More On Pandora: Doing The Math On Quitting UK

Maintaining a UK operation would impose crippling royalty fees on personalised web radio service Pandora, company founder Tim Westergren told paidContent:UK. After suspending its service everywhere outside of the US in July, Pandora on Monday decided to block British users for good, blaming excessive fees.

For background, the online license from the MCPS-PRS alone – which collects royalties on music and lyrics for songwriters, publishers and composers – asks interactive webcasters to pay either 6.5 percent of company revenue, or, if it’s greater, a minimum total of microfees (£0.085 0.085 pence per song streamed, £0.22 per premium customer per month).

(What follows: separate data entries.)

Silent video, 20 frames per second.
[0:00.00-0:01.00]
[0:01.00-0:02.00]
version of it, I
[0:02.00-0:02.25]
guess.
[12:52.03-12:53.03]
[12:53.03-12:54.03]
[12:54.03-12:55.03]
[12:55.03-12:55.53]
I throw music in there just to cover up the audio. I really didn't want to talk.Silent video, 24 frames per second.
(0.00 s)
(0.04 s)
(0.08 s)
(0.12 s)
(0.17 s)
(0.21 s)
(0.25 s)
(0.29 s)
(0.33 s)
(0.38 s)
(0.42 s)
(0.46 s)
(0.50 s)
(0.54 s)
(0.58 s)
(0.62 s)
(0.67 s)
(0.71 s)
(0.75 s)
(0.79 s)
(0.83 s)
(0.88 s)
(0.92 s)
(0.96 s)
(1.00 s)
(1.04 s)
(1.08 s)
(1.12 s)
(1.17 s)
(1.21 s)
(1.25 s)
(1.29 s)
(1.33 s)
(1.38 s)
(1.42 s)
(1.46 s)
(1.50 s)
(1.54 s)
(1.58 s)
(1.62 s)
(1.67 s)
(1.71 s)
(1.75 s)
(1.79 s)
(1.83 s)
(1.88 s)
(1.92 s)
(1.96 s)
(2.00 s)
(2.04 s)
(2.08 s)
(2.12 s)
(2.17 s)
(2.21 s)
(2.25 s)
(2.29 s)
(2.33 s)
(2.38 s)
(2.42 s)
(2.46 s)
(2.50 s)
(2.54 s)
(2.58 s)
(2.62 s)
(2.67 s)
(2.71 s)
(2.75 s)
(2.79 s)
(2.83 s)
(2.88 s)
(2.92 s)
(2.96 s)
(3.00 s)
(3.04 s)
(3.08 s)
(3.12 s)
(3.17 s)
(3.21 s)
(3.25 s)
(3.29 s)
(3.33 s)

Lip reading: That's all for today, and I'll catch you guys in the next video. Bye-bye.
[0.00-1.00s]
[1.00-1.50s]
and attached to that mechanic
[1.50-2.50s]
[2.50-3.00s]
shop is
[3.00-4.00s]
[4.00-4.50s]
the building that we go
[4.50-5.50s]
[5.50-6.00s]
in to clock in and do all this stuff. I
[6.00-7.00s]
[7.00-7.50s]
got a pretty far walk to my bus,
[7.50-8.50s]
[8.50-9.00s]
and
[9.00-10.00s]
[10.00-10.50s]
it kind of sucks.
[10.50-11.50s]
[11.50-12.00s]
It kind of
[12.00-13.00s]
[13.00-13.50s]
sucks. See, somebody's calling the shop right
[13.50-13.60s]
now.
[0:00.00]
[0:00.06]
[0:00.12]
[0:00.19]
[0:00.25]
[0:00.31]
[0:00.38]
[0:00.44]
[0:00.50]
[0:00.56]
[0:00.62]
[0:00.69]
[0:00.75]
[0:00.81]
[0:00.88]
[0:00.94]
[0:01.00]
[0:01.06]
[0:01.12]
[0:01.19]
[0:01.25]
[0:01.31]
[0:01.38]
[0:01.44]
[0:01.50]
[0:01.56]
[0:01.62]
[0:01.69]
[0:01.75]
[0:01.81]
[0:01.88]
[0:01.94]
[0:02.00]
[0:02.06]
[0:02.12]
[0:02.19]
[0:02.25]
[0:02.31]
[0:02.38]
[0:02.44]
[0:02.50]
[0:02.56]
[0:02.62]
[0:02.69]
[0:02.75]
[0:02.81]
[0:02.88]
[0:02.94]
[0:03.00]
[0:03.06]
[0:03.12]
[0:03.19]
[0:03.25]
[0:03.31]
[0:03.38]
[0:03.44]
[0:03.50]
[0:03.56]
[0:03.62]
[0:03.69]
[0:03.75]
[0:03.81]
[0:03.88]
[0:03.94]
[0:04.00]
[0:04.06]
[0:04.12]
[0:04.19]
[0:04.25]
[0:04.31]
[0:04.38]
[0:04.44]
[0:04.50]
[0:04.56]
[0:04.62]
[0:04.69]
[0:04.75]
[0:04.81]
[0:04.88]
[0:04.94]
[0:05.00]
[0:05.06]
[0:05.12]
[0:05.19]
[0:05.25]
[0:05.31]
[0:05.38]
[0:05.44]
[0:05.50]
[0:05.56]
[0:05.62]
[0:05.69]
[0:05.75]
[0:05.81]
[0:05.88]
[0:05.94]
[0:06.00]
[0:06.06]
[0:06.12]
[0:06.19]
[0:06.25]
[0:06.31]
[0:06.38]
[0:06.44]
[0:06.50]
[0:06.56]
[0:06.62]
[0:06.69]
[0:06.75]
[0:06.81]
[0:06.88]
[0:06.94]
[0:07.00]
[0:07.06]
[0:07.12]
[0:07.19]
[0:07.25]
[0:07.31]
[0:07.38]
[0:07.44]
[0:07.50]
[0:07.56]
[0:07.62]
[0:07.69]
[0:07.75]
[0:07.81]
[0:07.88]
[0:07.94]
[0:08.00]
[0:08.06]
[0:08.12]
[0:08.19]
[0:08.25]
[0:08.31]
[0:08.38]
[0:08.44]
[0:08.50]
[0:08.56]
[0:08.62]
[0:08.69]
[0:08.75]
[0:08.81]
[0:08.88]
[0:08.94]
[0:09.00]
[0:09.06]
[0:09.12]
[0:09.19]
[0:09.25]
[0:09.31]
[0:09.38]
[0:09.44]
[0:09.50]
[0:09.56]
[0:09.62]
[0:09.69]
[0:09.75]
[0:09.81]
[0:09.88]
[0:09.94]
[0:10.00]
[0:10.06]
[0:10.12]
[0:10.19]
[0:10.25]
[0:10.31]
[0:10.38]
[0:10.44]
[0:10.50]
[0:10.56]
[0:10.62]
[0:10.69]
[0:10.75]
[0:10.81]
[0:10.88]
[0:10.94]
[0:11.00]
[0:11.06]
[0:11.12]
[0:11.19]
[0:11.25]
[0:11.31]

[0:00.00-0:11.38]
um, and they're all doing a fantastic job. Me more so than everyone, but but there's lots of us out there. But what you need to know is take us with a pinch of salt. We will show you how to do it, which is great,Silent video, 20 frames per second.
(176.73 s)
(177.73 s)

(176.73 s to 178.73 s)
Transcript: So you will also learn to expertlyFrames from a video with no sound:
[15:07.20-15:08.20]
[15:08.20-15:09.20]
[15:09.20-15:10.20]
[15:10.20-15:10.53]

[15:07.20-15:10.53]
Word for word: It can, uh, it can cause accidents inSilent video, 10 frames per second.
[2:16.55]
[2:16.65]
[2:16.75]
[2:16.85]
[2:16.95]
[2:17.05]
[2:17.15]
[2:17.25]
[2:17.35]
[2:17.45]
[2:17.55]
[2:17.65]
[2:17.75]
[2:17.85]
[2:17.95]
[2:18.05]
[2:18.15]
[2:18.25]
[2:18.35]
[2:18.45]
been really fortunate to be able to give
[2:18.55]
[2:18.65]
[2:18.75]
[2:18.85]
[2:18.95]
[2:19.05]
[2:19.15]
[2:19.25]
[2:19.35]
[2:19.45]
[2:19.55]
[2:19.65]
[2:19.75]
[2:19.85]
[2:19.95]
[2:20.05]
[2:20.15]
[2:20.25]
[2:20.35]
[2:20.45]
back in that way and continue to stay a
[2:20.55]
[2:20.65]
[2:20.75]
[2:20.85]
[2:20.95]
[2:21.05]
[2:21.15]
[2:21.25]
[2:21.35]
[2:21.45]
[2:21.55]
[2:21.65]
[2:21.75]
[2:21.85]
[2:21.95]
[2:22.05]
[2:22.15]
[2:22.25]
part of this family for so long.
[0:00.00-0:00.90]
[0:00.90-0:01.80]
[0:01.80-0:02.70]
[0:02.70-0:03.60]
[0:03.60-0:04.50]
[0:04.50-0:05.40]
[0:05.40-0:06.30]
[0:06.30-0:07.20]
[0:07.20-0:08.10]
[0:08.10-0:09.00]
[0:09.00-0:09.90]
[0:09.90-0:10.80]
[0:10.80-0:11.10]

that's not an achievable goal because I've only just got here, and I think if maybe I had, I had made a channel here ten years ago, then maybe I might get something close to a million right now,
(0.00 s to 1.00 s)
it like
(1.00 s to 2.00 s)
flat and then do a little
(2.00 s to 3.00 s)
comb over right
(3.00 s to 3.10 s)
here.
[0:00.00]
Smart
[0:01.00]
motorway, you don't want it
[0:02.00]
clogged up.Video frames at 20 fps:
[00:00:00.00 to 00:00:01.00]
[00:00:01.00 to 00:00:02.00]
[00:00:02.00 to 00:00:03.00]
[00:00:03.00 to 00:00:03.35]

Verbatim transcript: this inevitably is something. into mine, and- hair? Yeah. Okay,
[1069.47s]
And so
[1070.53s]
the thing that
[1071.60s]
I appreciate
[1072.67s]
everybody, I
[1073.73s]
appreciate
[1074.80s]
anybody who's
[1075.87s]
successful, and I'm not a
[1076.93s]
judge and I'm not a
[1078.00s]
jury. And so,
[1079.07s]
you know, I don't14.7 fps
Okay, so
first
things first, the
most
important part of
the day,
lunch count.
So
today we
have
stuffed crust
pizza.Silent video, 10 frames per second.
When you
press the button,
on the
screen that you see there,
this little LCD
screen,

With 2007 global revenues of $14 million (£7 million), Pandora would seemingly have been asked to pay a 6.5 percent charge of around £455,000 to MCPS-PRS (Ed note: MCPS-PRS emailed to say the calculation would be based on UK, not global, revenues). But, because the millions of songs it serves to users simultaneously rack up royalty microfees totalling in excess of that, it’s forced to pay significantly more.

Pandora doesn’t have concrete figures for its UK userbase, at best guesstimating “in the low hundreds of thousands”. So, for a back-of-the-envelope calculation… if 200,000 users played 30 songs a month (just one a day), at MCPS-PRS’ cost of £0.085 0.085 pence each, Pandora would appear to owe £510,000 £5,100 per month, or £61,200 a year.

Westergren (pictured): “The minimum is just way, way too high. That’s what’s deceptive about it. The percentage-of-revenue (requirement) is not what we have a problem with, it’s the minimum (streams fees) … There’s been a fair bit of projection done around what kind monetisation capability online radio is going to have in the long-run, when it’s fully mature – and these numbers just don’t work, even for a fully mature business.”

“Part of what’s so frustrating about this is that we’re clearly making the ad model work – we just need reasonable license fees.” The founder conceded fees for music are not in his keep but: “These rates will cause services like Pandora’s to stop streaming, and I think that’s a very bad development for artists and for labels. The way you (should) figure out the right numbers is to look at what’s fair but also allow companies like Pandora to build a business.”

Pandora is not the only one with a beef over the royalties structure. AOL (NYSE: TWX), Yahoo (NSDQ: YHOO) and RealNetworks (NSDQ: RNWK) challenged MCPS-PRS’ online license in a copyright tribunal in 2006, after the British Phonographic Industry, mobile operators and other web services agreed the fees a year earlier. But the tribunal’s verdict last summer gave endorsement to MCPS-PRS’ move, which introduced the minimum-fees model Westegren will now have such a hard time challenging.

“I still think the UK might be the first territory to come to an agreement and I hope that would serve as something as a precedent for other countries,” he said. “But it’s certainly been very, very discouraging.”

Pandora had never formally launched in the UK but had originally left it’s US website open to allcomers, so consider this an aborted attempt. The MCPS-PRS and PPL did not respond to requests for comment on this.

Update: Rates critics are petitioning the Prime Minister to intervene on the issue.